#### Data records
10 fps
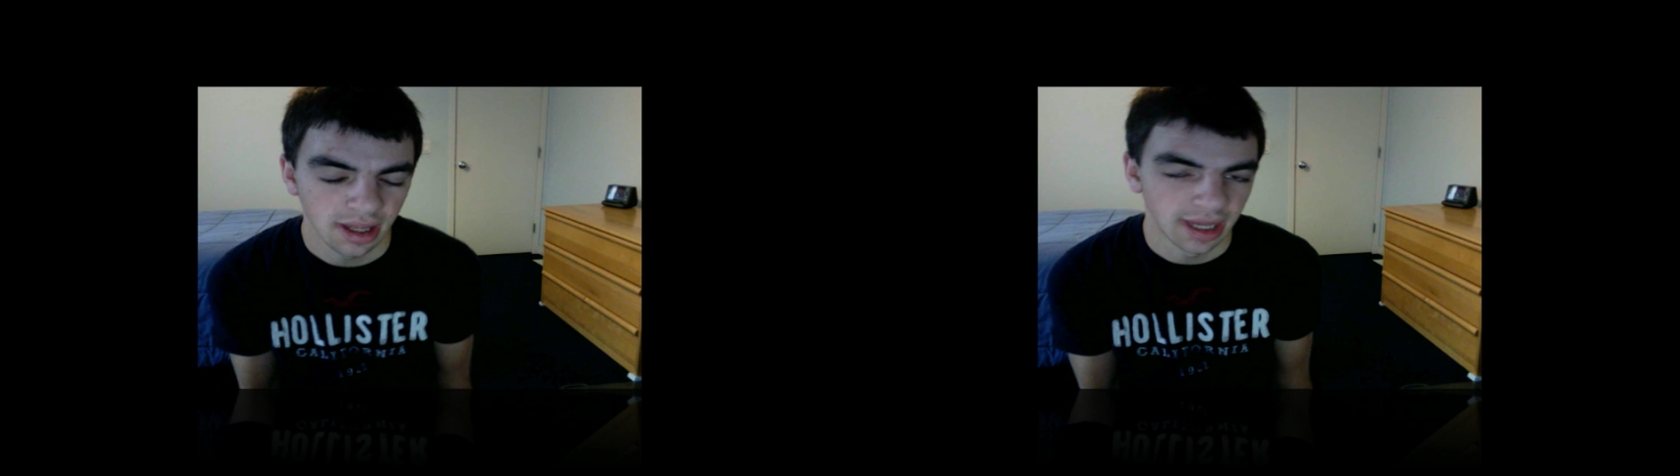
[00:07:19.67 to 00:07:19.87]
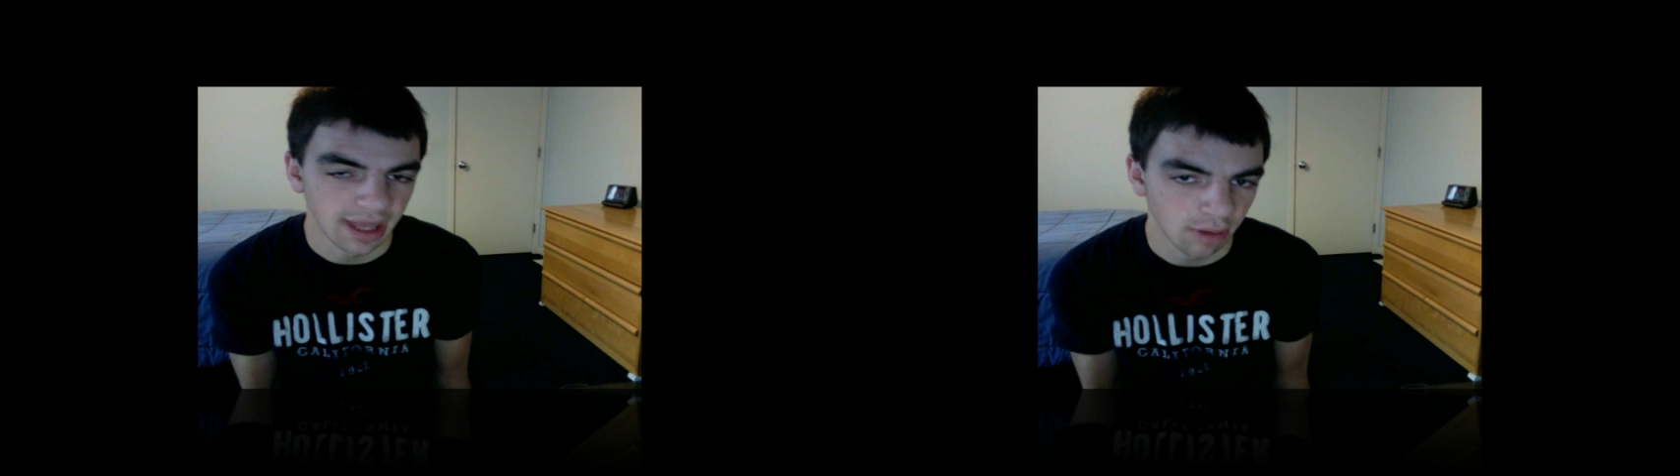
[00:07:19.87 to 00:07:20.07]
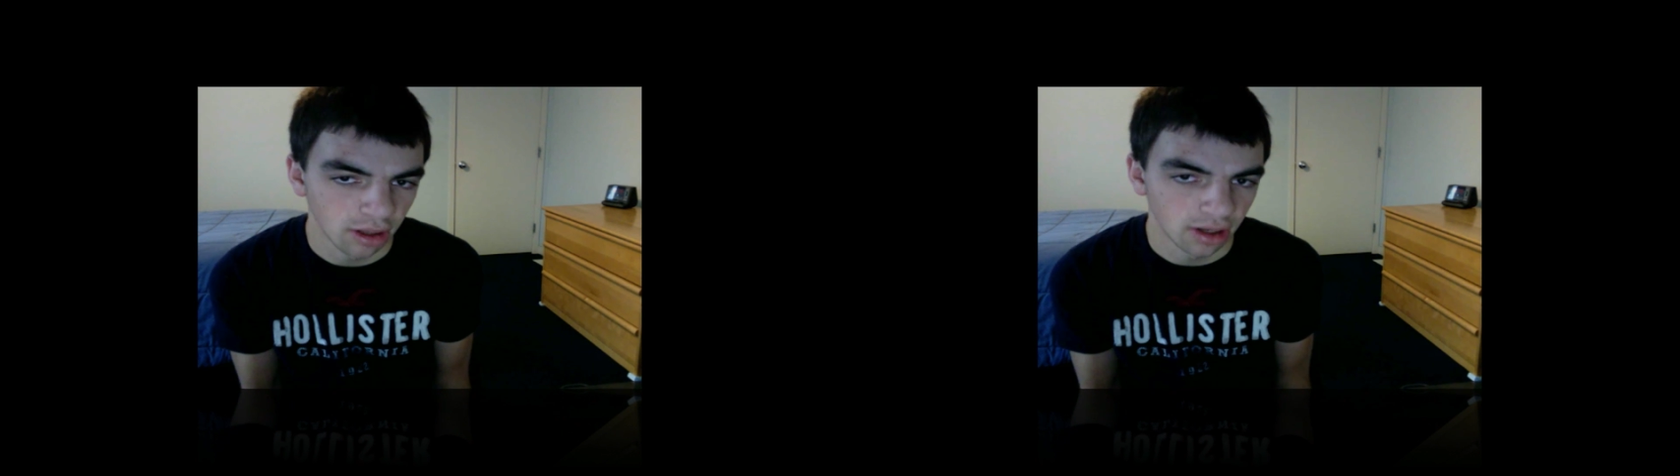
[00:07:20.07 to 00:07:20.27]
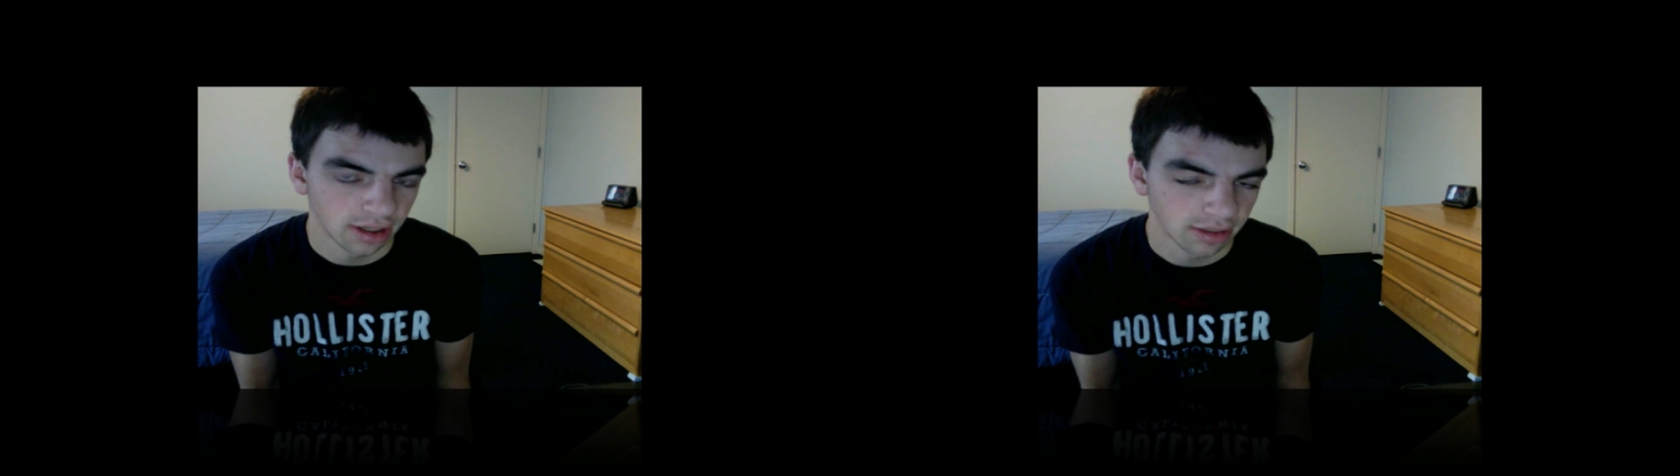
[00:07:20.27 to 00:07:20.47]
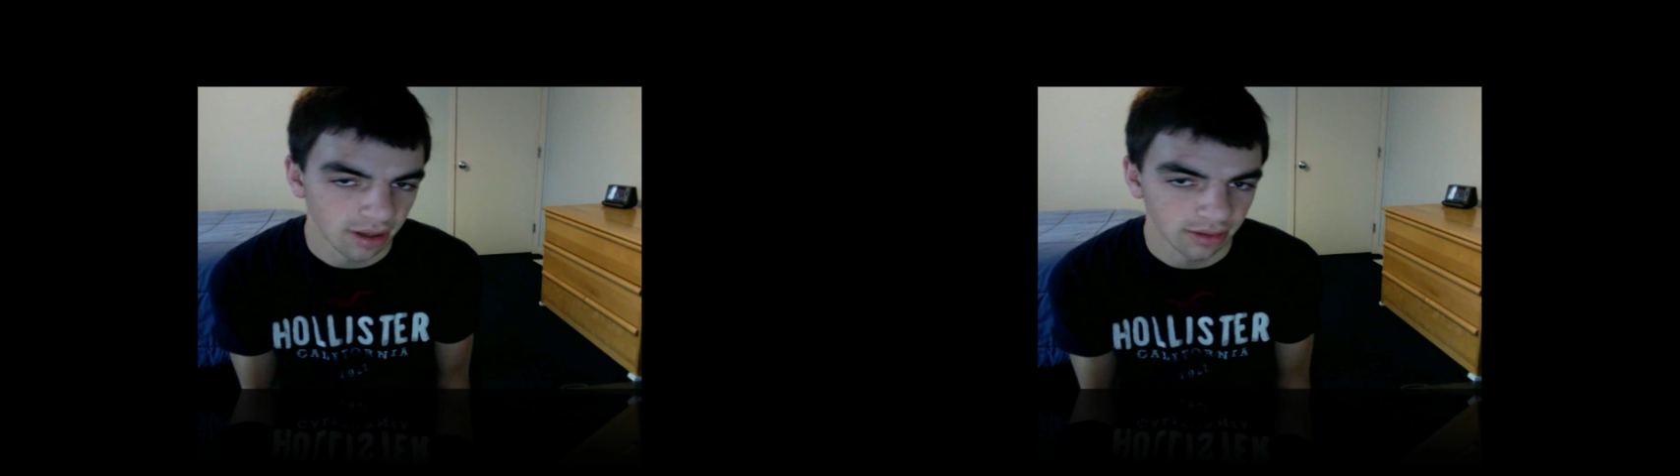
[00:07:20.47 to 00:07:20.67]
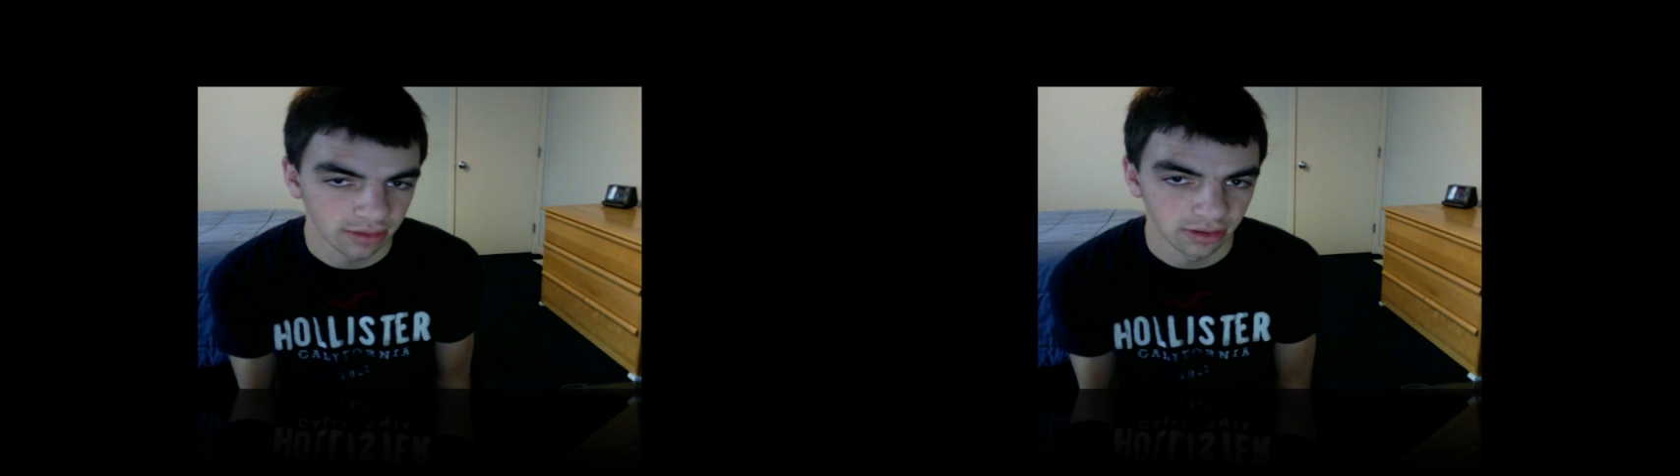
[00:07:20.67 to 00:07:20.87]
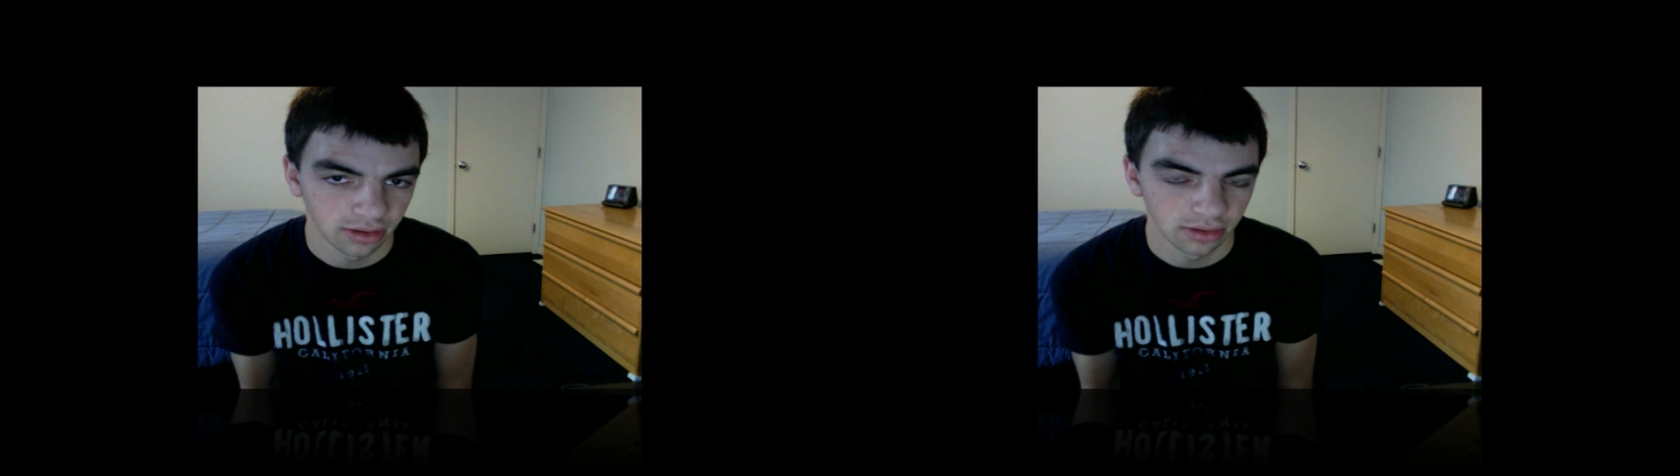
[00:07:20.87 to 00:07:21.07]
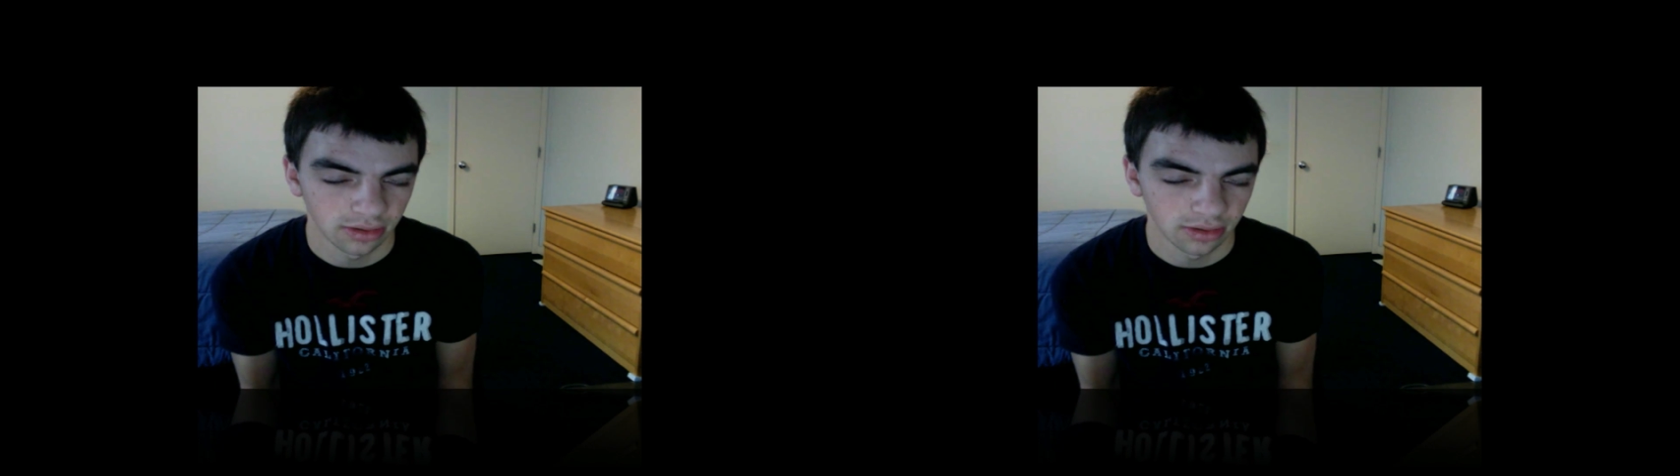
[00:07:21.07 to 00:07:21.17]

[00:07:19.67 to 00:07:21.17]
That might not come out till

#### Try it
Write the lines from the one containing "[00:07:20.07 to 00:07:20.27]" through the end of the data above exactly as they appear, and do not carry over any picture.

#### Your solution
[00:07:20.07 to 00:07:20.27]
[00:07:20.27 to 00:07:20.47]
[00:07:20.47 to 00:07:20.67]
[00:07:20.67 to 00:07:20.87]
[00:07:20.87 to 00:07:21.07]
[00:07:21.07 to 00:07:21.17]

[00:07:19.67 to 00:07:21.17]
That might not come out till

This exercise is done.